Often these shooters are people who have spent many years unable to make friends and that's really what they're thinking about, how am I going to get other people to think about me differently. And they find it more satisfying or they think others will find them more attractive if they're defined as notorious and dangerous rather than dweeby and a loser.

MALVEAUX: Is there any difference between kids who just kind of want to be alone, they're loners and they don't necessarily socialize and somebody who you might actually really have to be concerned about, because they feel a sense of rejection? How do you know?

NEWMAN: Well, there are certainly kids who really are loners, but they're not the ones who explode in these rampage shootings.

Rampage shooters are usually people who have made extraordinary efforts to try and gain access to social groups and they fail. And they fail time and time again.

So the fixation on the loner or the notion that this is something that happens spontaneously, because someone has experienced rejection, really isn't the case. It's not spontaneous and it's not a loner. It's someone whose efforts to gain traction with peer groups fails time and time again, until they start talking about shooting people.

And then they start to gain that traction and, very often, sadly, their peers egg them on, not knowing that this is something the shooter really intends to do. But it's just part of the interaction, often, of teenage peer groups to sort of push the boundaries with someone who is very sensitive and whose buttons can be pushed to sad effect. MALVEAUX: Is there something that, like, young people can do, if they're teenagers instead of pushing this person forward, pull them away, pull them back a little bit? What should they do?

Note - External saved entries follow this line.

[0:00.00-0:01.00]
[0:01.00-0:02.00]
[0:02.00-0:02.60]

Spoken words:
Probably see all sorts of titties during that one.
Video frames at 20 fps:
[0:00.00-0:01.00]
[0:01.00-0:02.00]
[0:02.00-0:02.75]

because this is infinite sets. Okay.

NEWMAN: Well, of course, most of us remember those teenage peer groups and not with a lot of fondness. They get a lot of sense of solidarity out of excluding others.

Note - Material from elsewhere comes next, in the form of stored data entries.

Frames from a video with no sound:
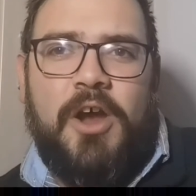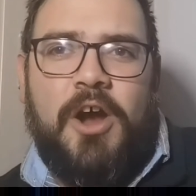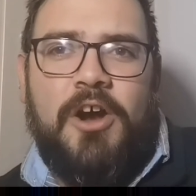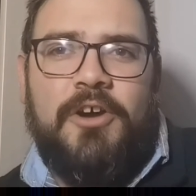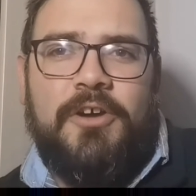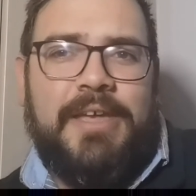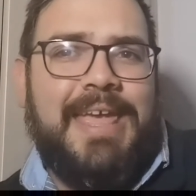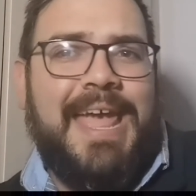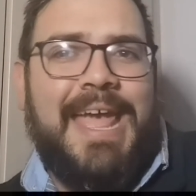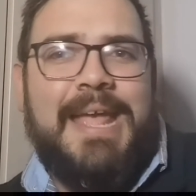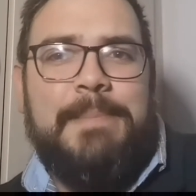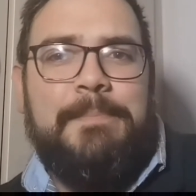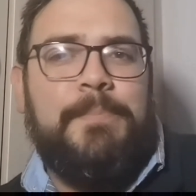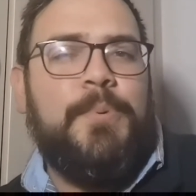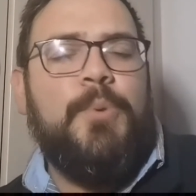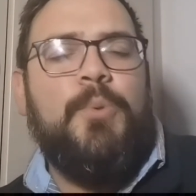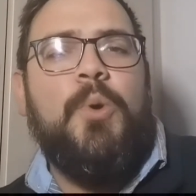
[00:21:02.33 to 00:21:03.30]
RK
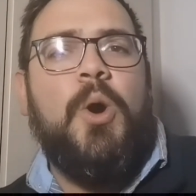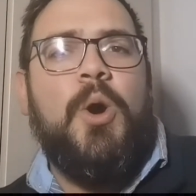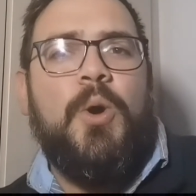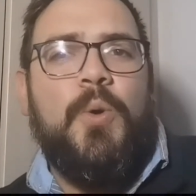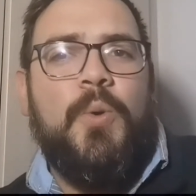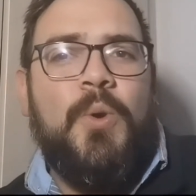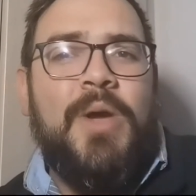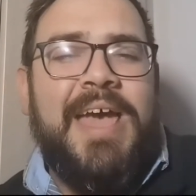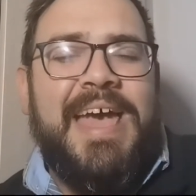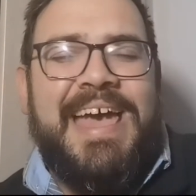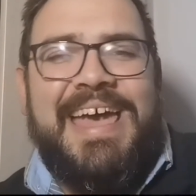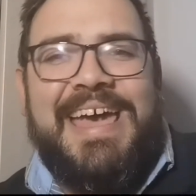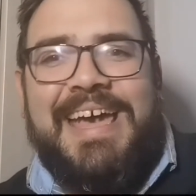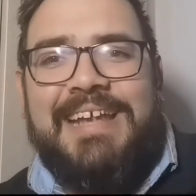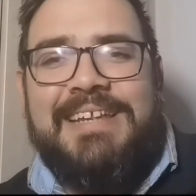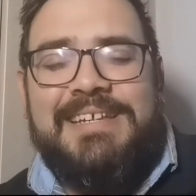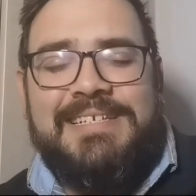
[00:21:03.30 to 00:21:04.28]
Bro
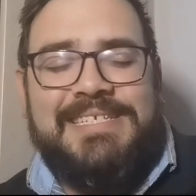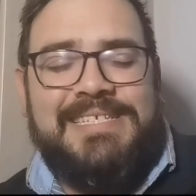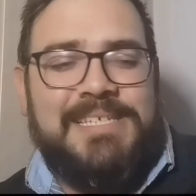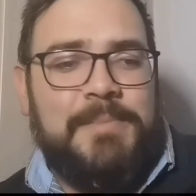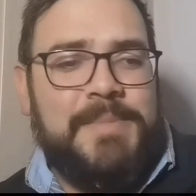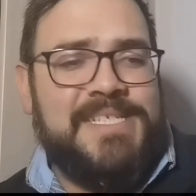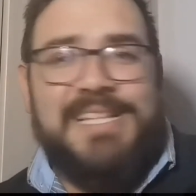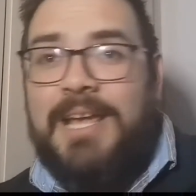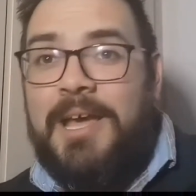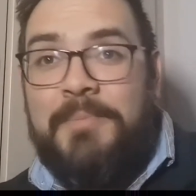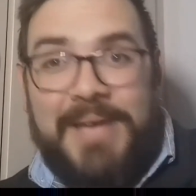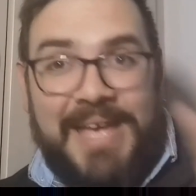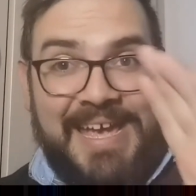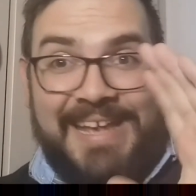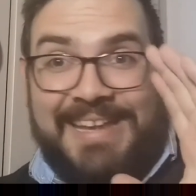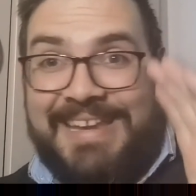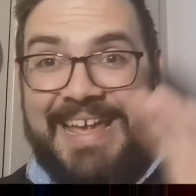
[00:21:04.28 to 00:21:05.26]
at SummerSlam.
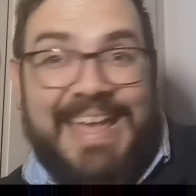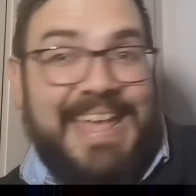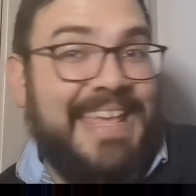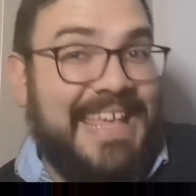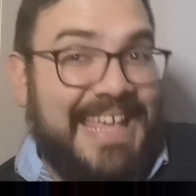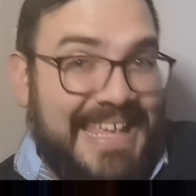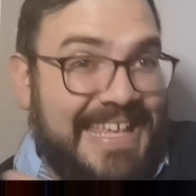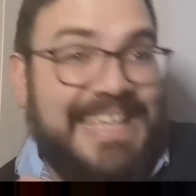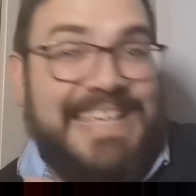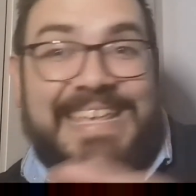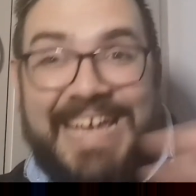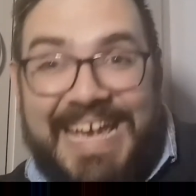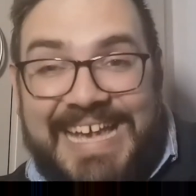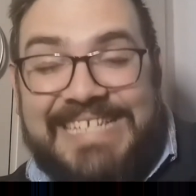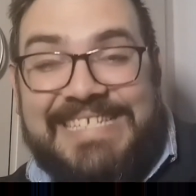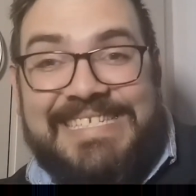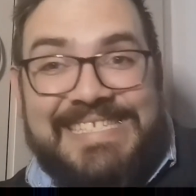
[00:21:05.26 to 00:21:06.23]
And
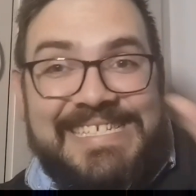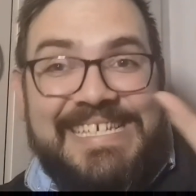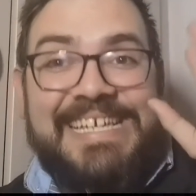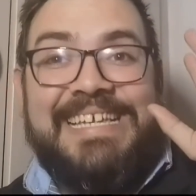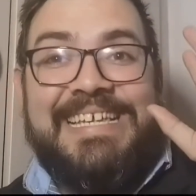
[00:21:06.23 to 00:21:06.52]
yes,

And if we could teach teenagers that those things have potentially catastrophic effects, not only might it help someone who might be inclined to be a shooter, but it would help millions of other kids who suffer from depression and a sense of exclusion, which is a pretty common experience in high schools.

So the shooter is really the tip of a much bigger iceberg of depression and loneliness and rejection. Most people grow out of it, they get past it. They go on past high school.

But those who suffer a particularly extreme form of mental illness take every slight as a magnified catastrophe, and it means something different to them and more serious to them than it does to the ordinary kid who grows out of it and doesn't enjoy it, either.

MALVEAUX: Yes. Final question here, is there a threshold, is there an age in which, you know, if it's not dealt with at that time, that this person is only going to get worse, that it's only going to fester and turn into something like this, a violent rampage?

NEWMAN: Well, we know these mental disturbances that often characterize shooters begin in adolescence. And they're very difficult to identify at that age. But if they manage to make it to their 20s it becomes a full-blown and more florid form that we are able to identify.

And I think that's one of the hardest things about this particular shooting. Once someone gets beyond high school where we see them every day in a social setting, it could be much, much harder.

MALVEAUX: All right. Katherine Newman, thank you so much, appreciate it.

Coming up in the next hour of CNN NEWSROOM, Robert F. Kennedy's daughter, Kerry Kennedy, weighs in on the gun control debate. It was back in 1968 Robert Kennedy was shot to death by Sirhan Sirhan at the Ambassador Hotel in Los Angeles.

We expect to hear from House Democrats as well on the issue coming up at 1:00 p.m. Eastern, right here in CNN NEWSROOM.


WAYNE LAPIERRE, EXECUTIVE DIRECTOR, NRA: The only way, the only way to stop a monster from killing our kids is to be personally involved and invested in a plan of absolute protection.